The concept of Shift Left has been around for many years, originating in the software testing domain, focused on early testing in the software development lifecycle commonly referred to as, test early and often.
In recent years, the term Shift Left is becoming more common in the IT Service Management (ITSM) domain referring to shifting call resolution left along the support chain to level zero or self-service.
Whilst all organisations have different cost structures and formulas for calculating cost per call, it is well understood the further left the call is resolved the lower the cost per call and typically the shorter the call resolution time.
Historically Shift Left strategies have largely relied on providing a knowledge base to customers that address frequently asked questions.
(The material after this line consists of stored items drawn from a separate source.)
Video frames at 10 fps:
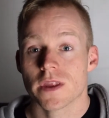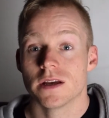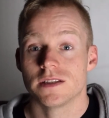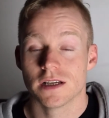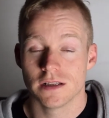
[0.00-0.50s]

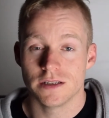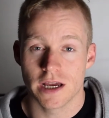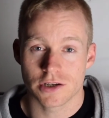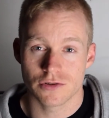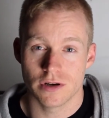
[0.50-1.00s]
cyclic
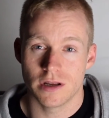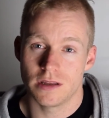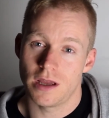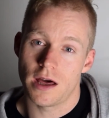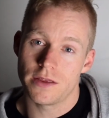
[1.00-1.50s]
dextrin
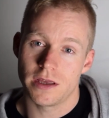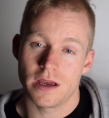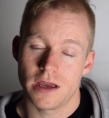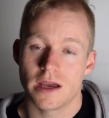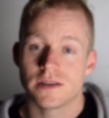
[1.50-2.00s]
and the other
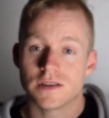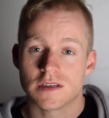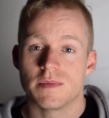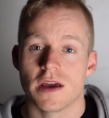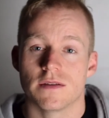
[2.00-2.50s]
EAAs to
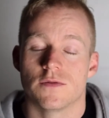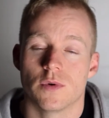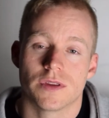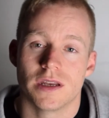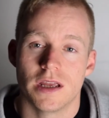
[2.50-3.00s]
spare them for
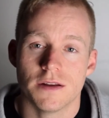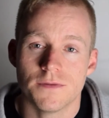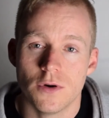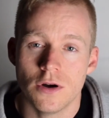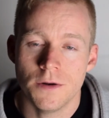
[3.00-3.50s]
what they're needed
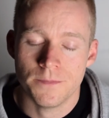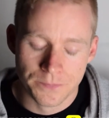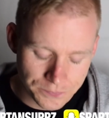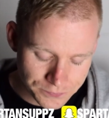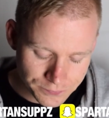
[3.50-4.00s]
for.
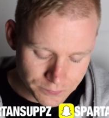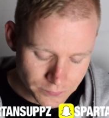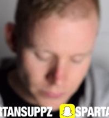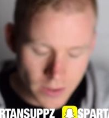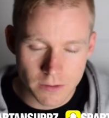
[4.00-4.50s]

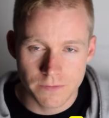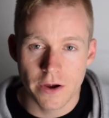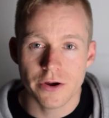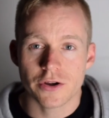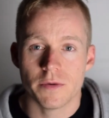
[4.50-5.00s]

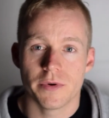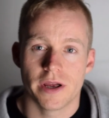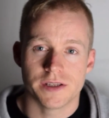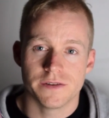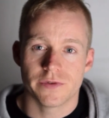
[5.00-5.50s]
Very
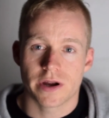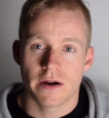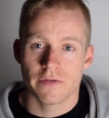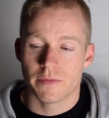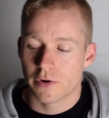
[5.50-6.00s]
comprehensive
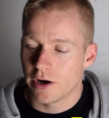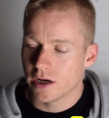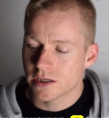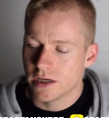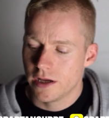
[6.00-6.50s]
recovery
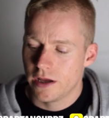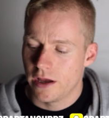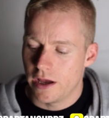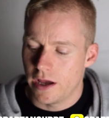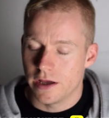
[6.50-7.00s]
product,
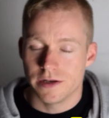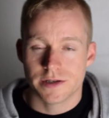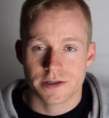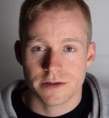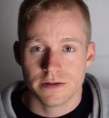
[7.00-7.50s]
and
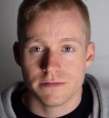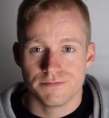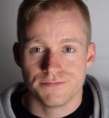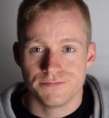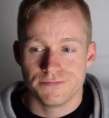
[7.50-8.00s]

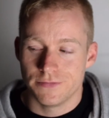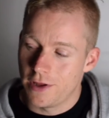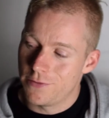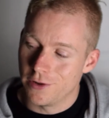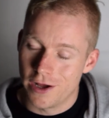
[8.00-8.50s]

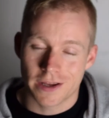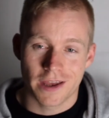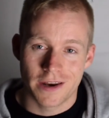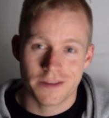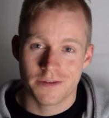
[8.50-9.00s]
if you like
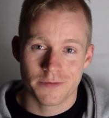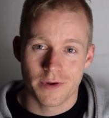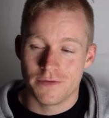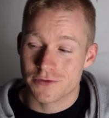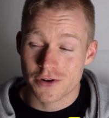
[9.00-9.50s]
anything,
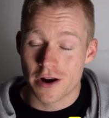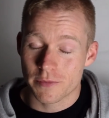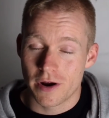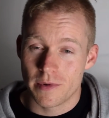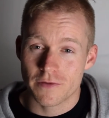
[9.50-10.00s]
if you tried a
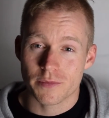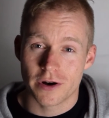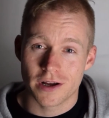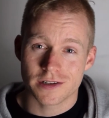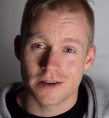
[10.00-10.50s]
Primeval
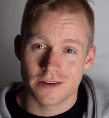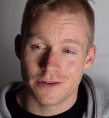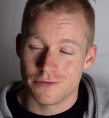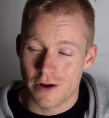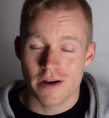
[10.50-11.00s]
product,
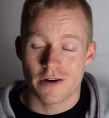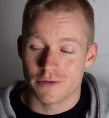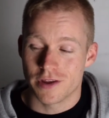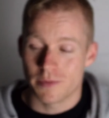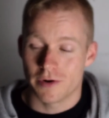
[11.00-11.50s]
you'll know how good their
Unfortunately, this approach often fails to deliver the expected benefits as knowledge articles can only be useful if; 1) the user is able to find the knowledge article relevant to what they looking for; and 2) the knowledge is written in a format the end user can understand i.e. non-technical and simple to follow.
AI-based Intelligent Assistants like Sofi developed by Soapbox leverage machine learning combined with natural language understanding to engage customers in a human like manner, understanding their request and guiding them to a self-service resolution through natural language dialogue and automated actions or by providing contextually relevant knowledge at the appropriate time.
To better understand the benefits of a Shift Left strategy is to understand the “buckets” of call types your Service Desk receives and then look to apply the Pareto principle ( 80/20 rule). Typically we find a high volume of calls fit into a small number of call types. For many organisations this is commonly system access and password related calls.
Benefits by the numbers
Assume the following mid-sized organisations Service Desk usage.
15,000 calls per month of with 12,000 fit into the 20% bucket. Assume of these 12,000 calls we are able to resolve 50% either through an intelligent virtual agent conversation or by providing the correct contextually relevant knowledge to the user at the right time. Assume your cost per call for a Service Agent to handle is $10
6,000 calls * $10 per call = $60,000 per month cost savings
Advancements in AI and semantic search technologies has made is possible to achieve a step change in self-service for customer service. The challenge remains, that incumbent customer service platforms do not make use of these technologies.
The approach Soapbox have taken with Sofi is to deliver this technology as a service that tightly integrates with a customer’s existing customer service platform, retaining the investment a customer has made and leverage the historical data within to ‘bootstrap’ Sofi to enable rapid deployment and return on investment.